#### Requirement:
Write out the material in full, matching each line exactly.

*** Begin section ***

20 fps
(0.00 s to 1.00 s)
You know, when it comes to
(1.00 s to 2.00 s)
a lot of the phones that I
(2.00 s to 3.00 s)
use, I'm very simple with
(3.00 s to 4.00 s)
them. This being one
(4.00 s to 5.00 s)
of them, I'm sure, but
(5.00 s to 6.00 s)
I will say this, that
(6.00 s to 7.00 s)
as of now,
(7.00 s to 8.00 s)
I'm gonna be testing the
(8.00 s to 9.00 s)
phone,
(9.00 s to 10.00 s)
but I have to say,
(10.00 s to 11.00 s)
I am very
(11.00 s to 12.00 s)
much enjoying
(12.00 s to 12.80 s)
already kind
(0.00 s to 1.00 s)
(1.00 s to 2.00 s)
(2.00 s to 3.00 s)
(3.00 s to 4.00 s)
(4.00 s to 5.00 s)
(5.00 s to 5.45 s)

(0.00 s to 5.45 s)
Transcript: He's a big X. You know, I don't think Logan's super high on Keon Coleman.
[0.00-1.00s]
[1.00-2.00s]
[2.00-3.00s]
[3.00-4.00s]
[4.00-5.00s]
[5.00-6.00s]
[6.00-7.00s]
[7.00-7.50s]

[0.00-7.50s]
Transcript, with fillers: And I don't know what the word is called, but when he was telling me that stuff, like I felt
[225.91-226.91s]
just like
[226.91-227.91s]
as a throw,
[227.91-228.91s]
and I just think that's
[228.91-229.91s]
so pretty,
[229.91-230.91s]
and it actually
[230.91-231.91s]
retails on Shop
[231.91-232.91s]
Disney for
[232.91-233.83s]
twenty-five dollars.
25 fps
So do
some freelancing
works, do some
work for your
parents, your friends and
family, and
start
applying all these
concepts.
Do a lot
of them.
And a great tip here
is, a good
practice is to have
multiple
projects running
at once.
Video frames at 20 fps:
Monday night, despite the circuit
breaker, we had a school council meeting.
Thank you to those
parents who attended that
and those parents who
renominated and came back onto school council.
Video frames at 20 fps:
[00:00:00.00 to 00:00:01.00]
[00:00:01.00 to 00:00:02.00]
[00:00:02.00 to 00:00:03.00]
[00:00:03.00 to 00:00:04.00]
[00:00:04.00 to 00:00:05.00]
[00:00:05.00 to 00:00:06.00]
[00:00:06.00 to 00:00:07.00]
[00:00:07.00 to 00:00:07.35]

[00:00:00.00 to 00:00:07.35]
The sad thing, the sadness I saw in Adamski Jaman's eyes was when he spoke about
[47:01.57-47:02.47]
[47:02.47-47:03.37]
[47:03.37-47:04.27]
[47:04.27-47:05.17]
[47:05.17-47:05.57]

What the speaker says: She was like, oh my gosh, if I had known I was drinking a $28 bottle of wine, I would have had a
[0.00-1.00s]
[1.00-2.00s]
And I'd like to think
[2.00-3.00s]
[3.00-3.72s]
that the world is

*** End section ***

#### Solved problem:
20 fps
(0.00 s to 1.00 s)
You know, when it comes to
(1.00 s to 2.00 s)
a lot of the phones that I
(2.00 s to 3.00 s)
use, I'm very simple with
(3.00 s to 4.00 s)
them. This being one
(4.00 s to 5.00 s)
of them, I'm sure, but
(5.00 s to 6.00 s)
I will say this, that
(6.00 s to 7.00 s)
as of now,
(7.00 s to 8.00 s)
I'm gonna be testing the
(8.00 s to 9.00 s)
phone,
(9.00 s to 10.00 s)
but I have to say,
(10.00 s to 11.00 s)
I am very
(11.00 s to 12.00 s)
much enjoying
(12.00 s to 12.80 s)
already kind
(0.00 s to 1.00 s)
(1.00 s to 2.00 s)
(2.00 s to 3.00 s)
(3.00 s to 4.00 s)
(4.00 s to 5.00 s)
(5.00 s to 5.45 s)

(0.00 s to 5.45 s)
Transcript: He's a big X. You know, I don't think Logan's super high on Keon Coleman.
[0.00-1.00s]
[1.00-2.00s]
[2.00-3.00s]
[3.00-4.00s]
[4.00-5.00s]
[5.00-6.00s]
[6.00-7.00s]
[7.00-7.50s]

[0.00-7.50s]
Transcript, with fillers: And I don't know what the word is called, but when he was telling me that stuff, like I felt
[225.91-226.91s]
just like
[226.91-227.91s]
as a throw,
[227.91-228.91s]
and I just think that's
[228.91-229.91s]
so pretty,
[229.91-230.91s]
and it actually
[230.91-231.91s]
retails on Shop
[231.91-232.91s]
Disney for
[232.91-233.83s]
twenty-five dollars.
25 fps
So do
some freelancing
works, do some
work for your
parents, your friends and
family, and
start
applying all these
concepts.
Do a lot
of them.
And a great tip here
is, a good
practice is to have
multiple
projects running
at once.
Video frames at 20 fps:
Monday night, despite the circuit
breaker, we had a school council meeting.
Thank you to those
parents who attended that
and those parents who
renominated and came back onto school council.
Video frames at 20 fps:
[00:00:00.00 to 00:00:01.00]
[00:00:01.00 to 00:00:02.00]
[00:00:02.00 to 00:00:03.00]
[00:00:03.00 to 00:00:04.00]
[00:00:04.00 to 00:00:05.00]
[00:00:05.00 to 00:00:06.00]
[00:00:06.00 to 00:00:07.00]
[00:00:07.00 to 00:00:07.35]

[00:00:00.00 to 00:00:07.35]
The sad thing, the sadness I saw in Adamski Jaman's eyes was when he spoke about
[47:01.57-47:02.47]
[47:02.47-47:03.37]
[47:03.37-47:04.27]
[47:04.27-47:05.17]
[47:05.17-47:05.57]

What the speaker says: She was like, oh my gosh, if I had known I was drinking a $28 bottle of wine, I would have had a
[0.00-1.00s]
[1.00-2.00s]
And I'd like to think
[2.00-3.00s]
[3.00-3.72s]
that the world is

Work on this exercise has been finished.